2. a kind of Hydrodynamic suspension bearing that is used for artificial heart according to claim 1, it is characterized in that: the blade of described impeller (2), blade is 3~6, every all becomes big gradually along the thickness on the impeller direction of rotation, and the angle α between impeller thin-walled (2A) and the impeller heavy wall (2B) is 0.1 °~0.5 °.
3. a kind of Hydrodynamic suspension bearing that is used for artificial heart according to claim 1, it is characterized in that: the bottom surface of described rotor (3) is provided with groove, the number of groove is identical with the sheet number of blade, each groove all becomes big gradually along the thickness on the direction of rotation, and the angle β of groove and stator (4) is 0.1 °~0.5 °.
4. a kind of Hydrodynamic suspension bearing that is used for artificial heart according to claim 1 is characterized in that: described rotor (3) outer ring has four-head uniform pitch helicla flute (6), equidistantly opens a clockwise uniform pitch helicla flute (6) respectively from rotor end-face.
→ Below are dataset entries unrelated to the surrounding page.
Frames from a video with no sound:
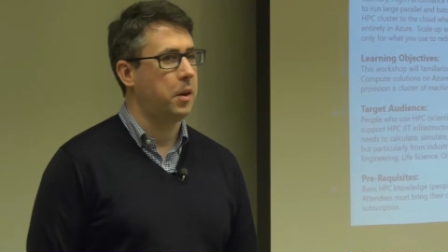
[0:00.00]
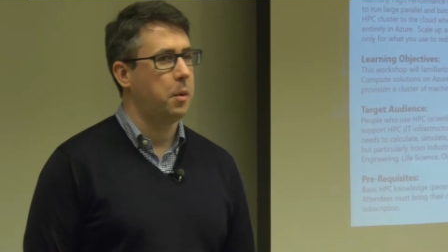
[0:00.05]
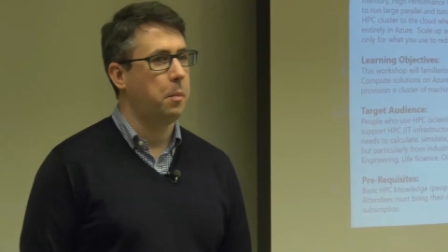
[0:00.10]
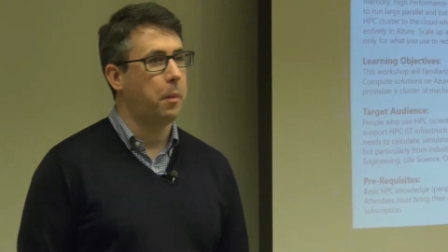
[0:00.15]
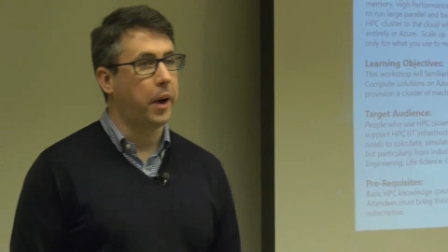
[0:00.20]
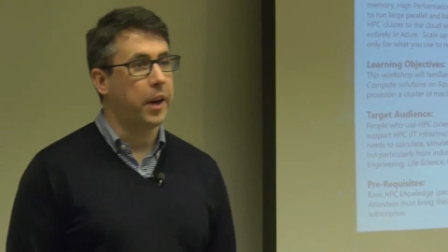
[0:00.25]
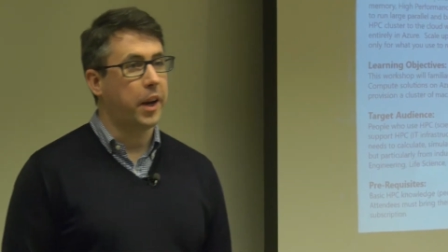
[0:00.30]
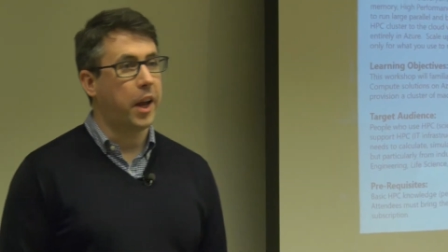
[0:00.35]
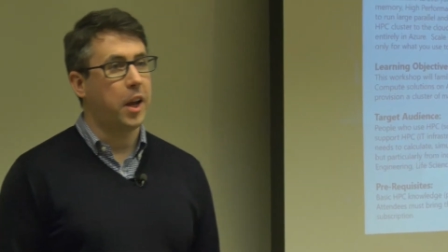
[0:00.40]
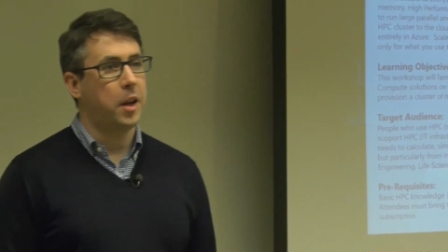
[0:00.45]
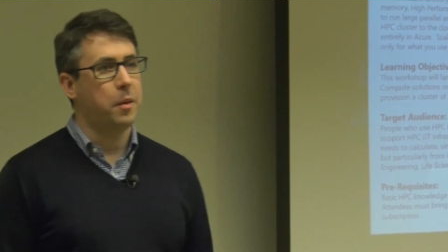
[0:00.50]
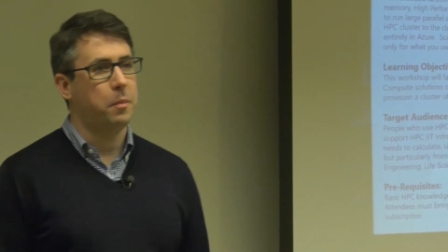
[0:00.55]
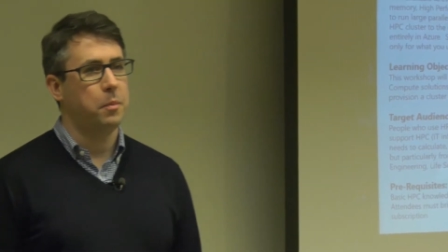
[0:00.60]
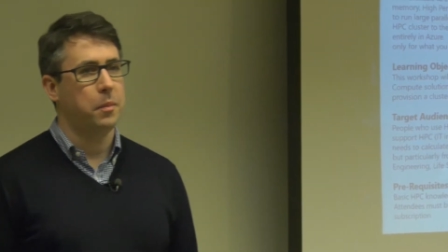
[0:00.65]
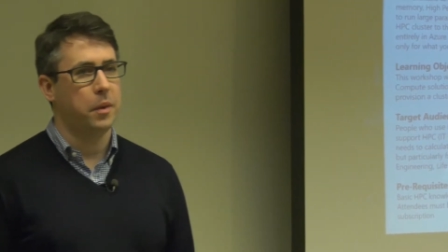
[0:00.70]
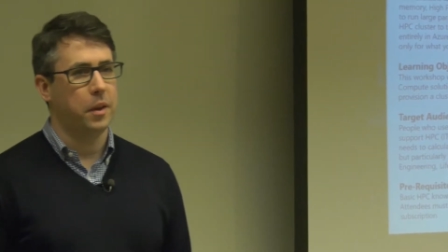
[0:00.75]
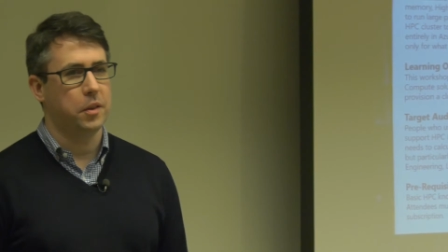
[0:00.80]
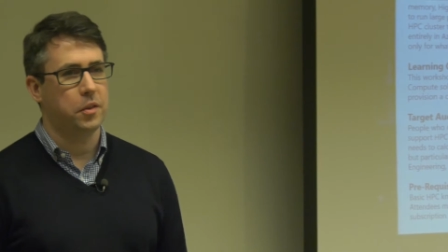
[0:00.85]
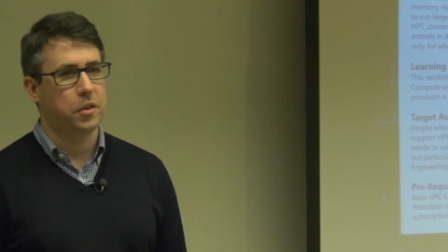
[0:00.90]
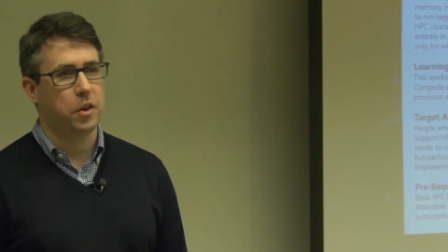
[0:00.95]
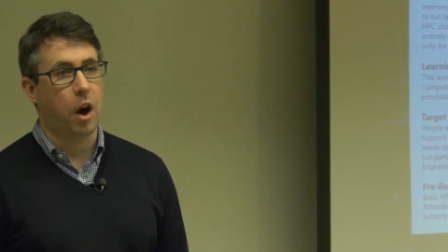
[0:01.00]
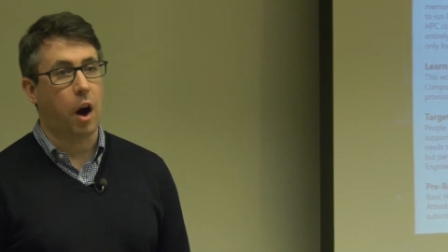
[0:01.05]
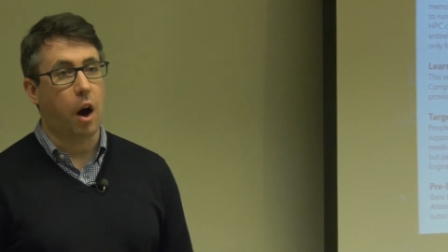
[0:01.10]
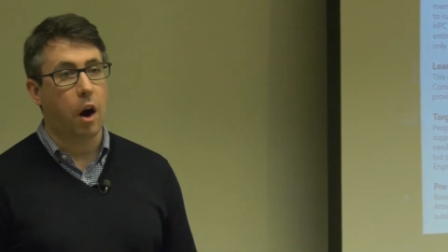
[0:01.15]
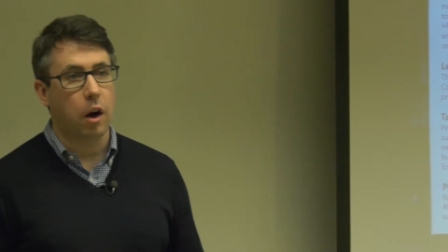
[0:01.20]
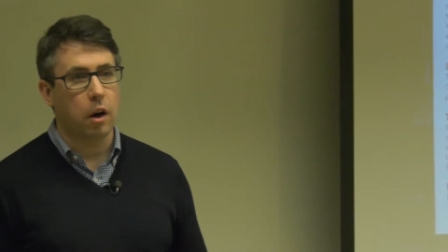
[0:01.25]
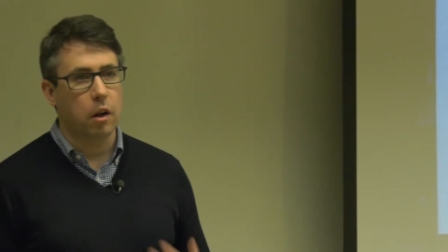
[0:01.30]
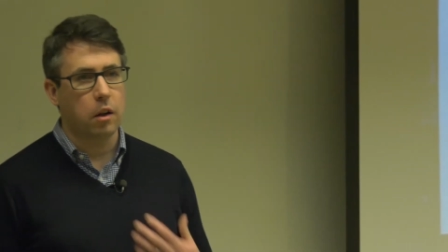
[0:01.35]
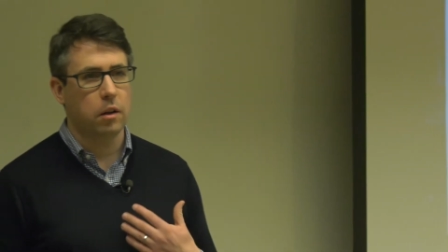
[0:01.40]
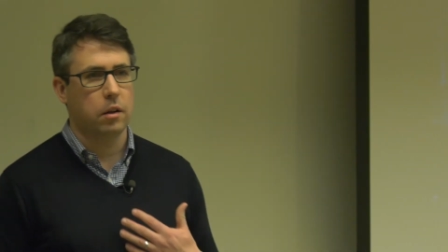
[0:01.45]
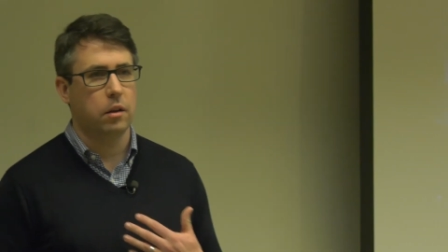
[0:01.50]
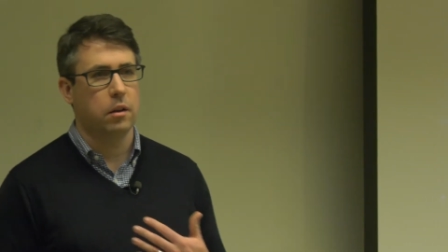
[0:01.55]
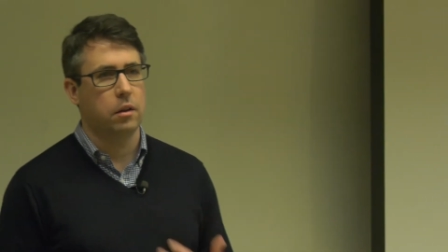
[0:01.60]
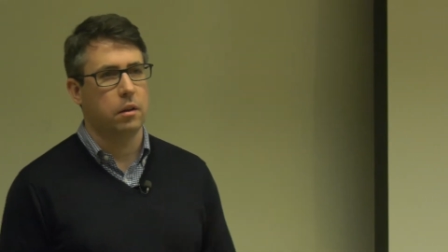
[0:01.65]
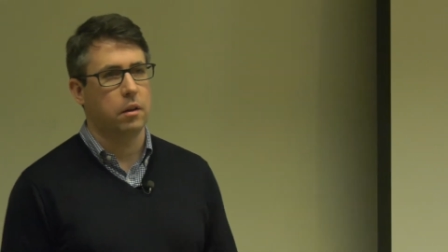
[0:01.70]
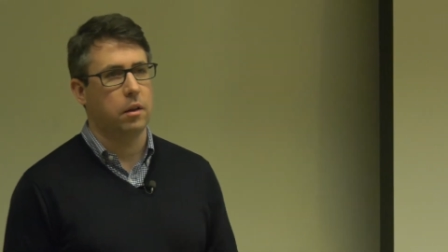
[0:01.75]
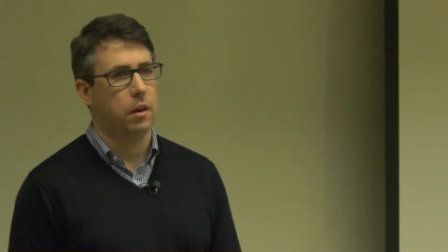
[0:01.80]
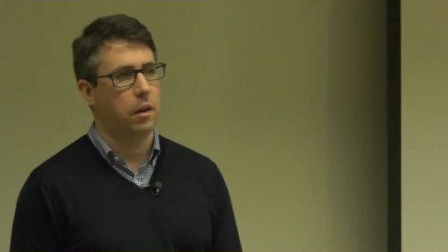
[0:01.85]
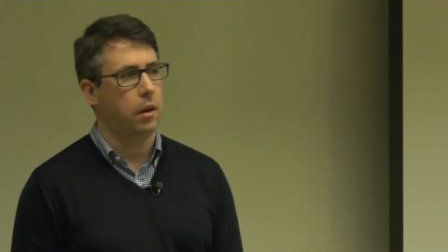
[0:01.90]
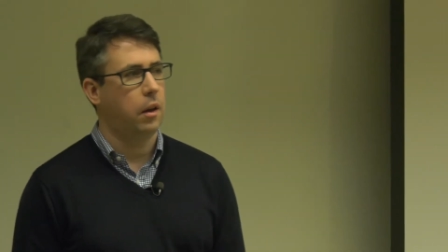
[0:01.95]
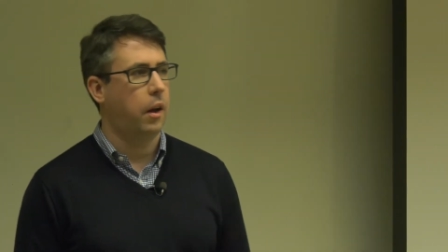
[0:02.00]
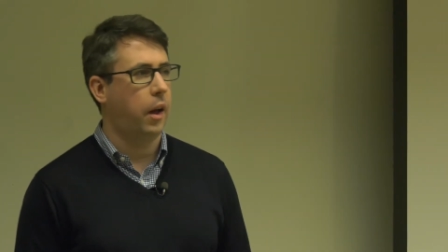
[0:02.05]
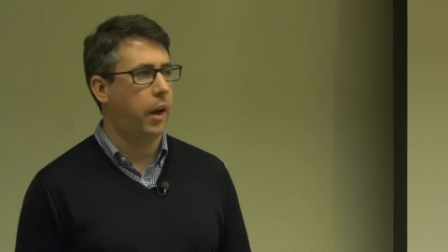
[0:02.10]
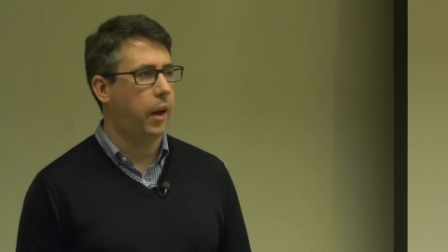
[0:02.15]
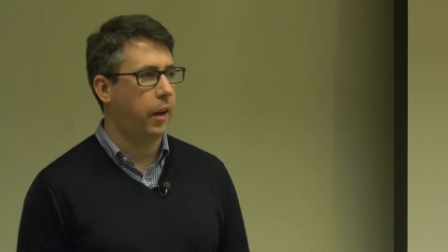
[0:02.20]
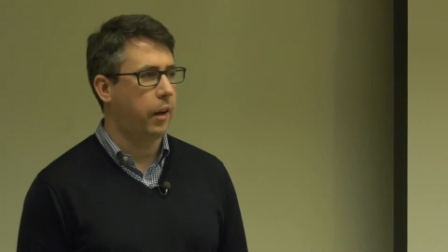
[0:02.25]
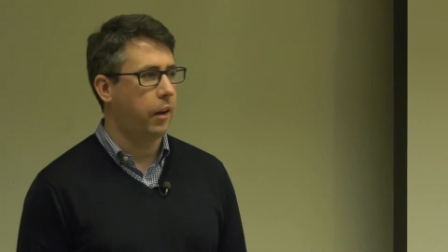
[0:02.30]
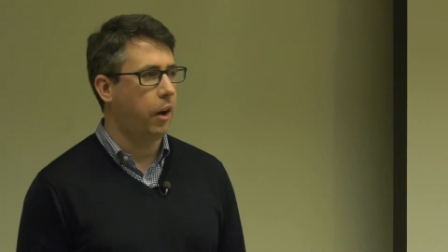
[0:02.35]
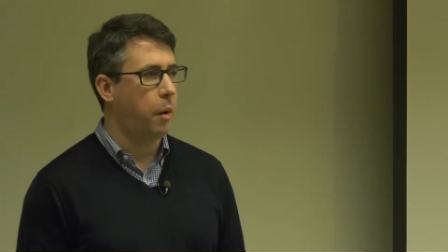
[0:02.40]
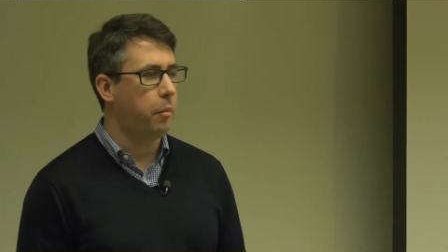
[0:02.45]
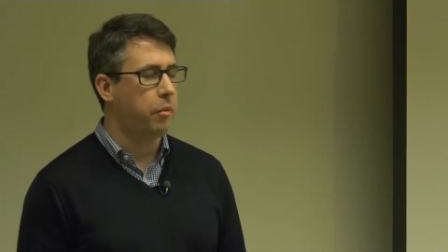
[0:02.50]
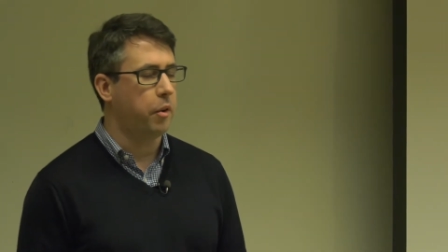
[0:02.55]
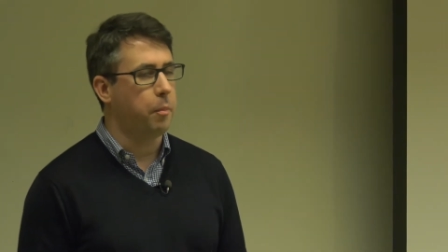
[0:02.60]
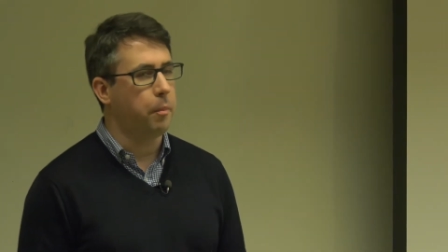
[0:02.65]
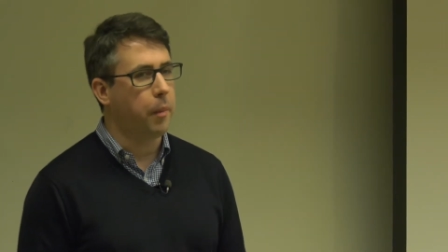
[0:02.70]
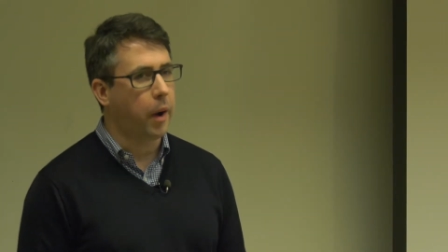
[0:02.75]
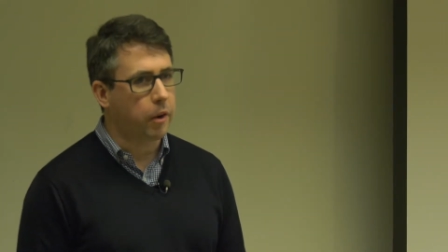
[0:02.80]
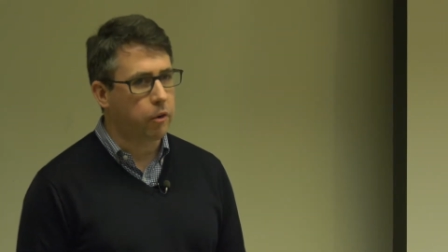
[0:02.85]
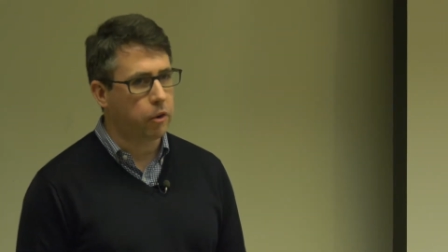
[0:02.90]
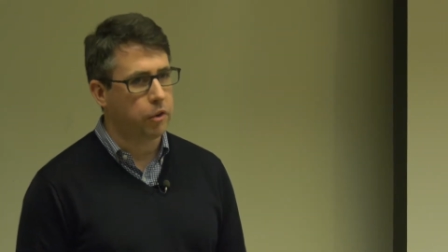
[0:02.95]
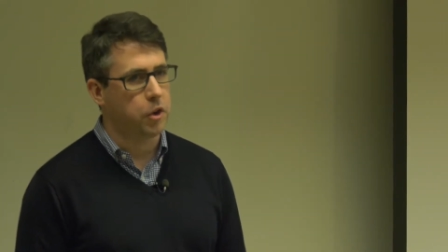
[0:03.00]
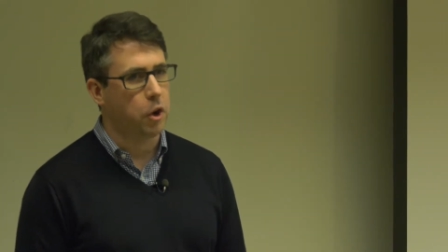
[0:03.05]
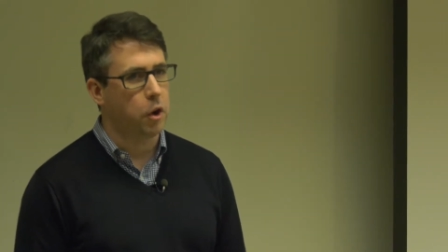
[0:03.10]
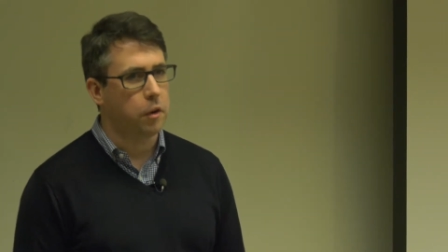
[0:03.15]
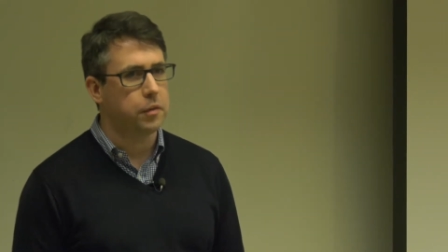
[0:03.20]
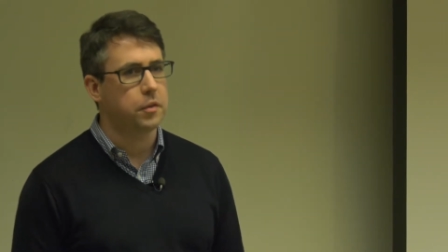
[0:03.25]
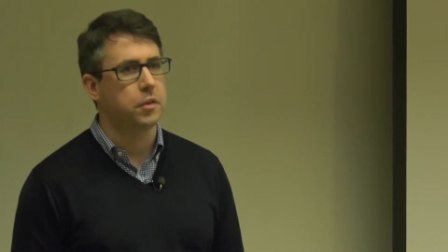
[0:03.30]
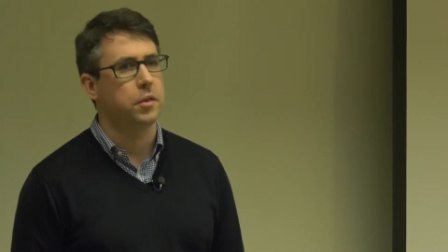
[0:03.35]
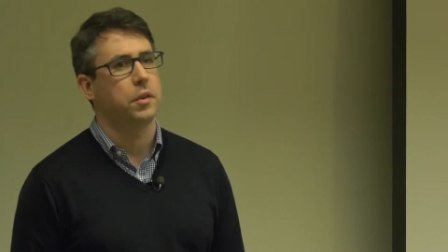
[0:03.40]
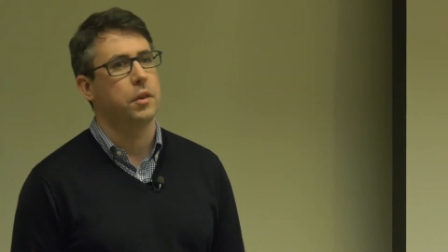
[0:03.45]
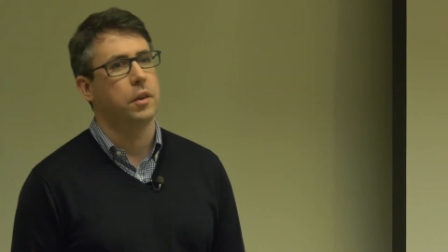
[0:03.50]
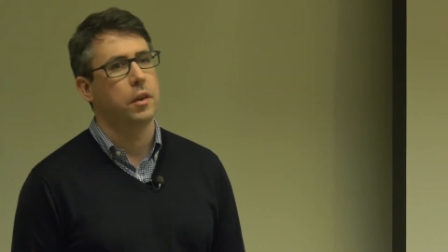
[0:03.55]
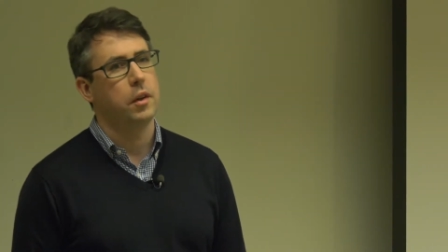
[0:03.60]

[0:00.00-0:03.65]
My name is Carl. I'm from Microsoft.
5. a kind of Hydrodynamic suspension bearing that is used for artificial heart according to claim 1, it is characterized in that: the top of described stator (4) has four-head variable-pitch auger groove (5), equidistantly open a counterclockwise variable-pitch auger groove (5) respectively from stator (4) upper surface, variable-pitch auger groove (5) begins to be varying pitch from stator (4) top.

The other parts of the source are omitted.